School of Human Kinetics,
University of British Columbia,
Vancouver, British Columbia, Canada

Study Design:   Human subjects were exposed experimentally to a single whiplash-like perturbation.

Objective:   To determine how awareness of the presence and timing of a whiplash-like perturbation affects the onset and amplitude of the neck muscle response and the peak magnitude of head and neck kinematics.

Summary of Background Data:   Although most whiplash injuries are sustained in rear-end collisions, which occur without warning, most studies of whiplash injury have used subjects aware of the imminent perturbation.

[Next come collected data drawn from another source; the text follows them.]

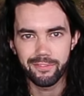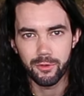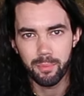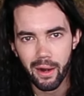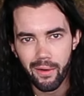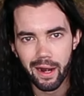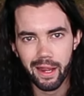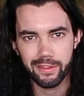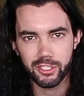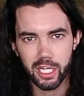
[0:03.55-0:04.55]
If you've been around
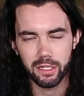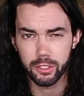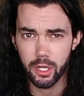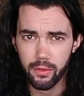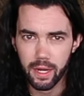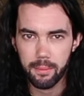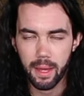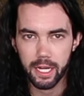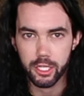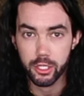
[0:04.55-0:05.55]
on the channel, you know that I'm
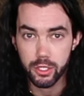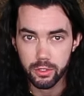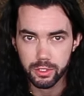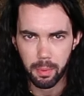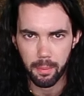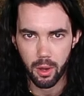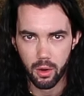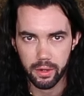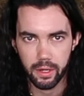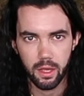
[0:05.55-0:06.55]
not a huge
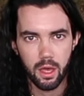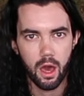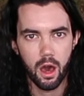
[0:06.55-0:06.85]
proponent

Methods:   Seated subjects (35 women and 31 men) underwent a single forward horizontal perturbation (peak acceleration, 1.5 g). Surface electromyography measured the sternocleidomastoid and cervical paraspinal muscle activity. Three awareness conditions were tested: a countdown for subjects alerted to their perturbation, a perturbation without an alert for subjects who expected it within 60 seconds, and an unexpected perturbation for surprised subjects who were deceived.

Results:   The muscle and kinematic responses of aware (alerted and unalerted) subjects were not significantly different. Sternocleidomastoid activation occurred 7 ms later in surprised subjects than in aware subjects (P < 0.0002). Cervical paraspinal amplitudes were 260% larger and angular head accelerations in flexion were 180% larger in surprised male subjects than in alerted male subjects. Surprised female subjects exhibited a 25% larger head retraction and a 30% lower forward acceleration of the mastoid process than aware female subjects.

Conclusions:   The larger retractions observed in surprised females likely produce larger tissue strains and may increase injury potential. Aware human subjects may not replicate the muscle response, kinematic response, or whiplash injury potential of unprepared occupants in real collisions.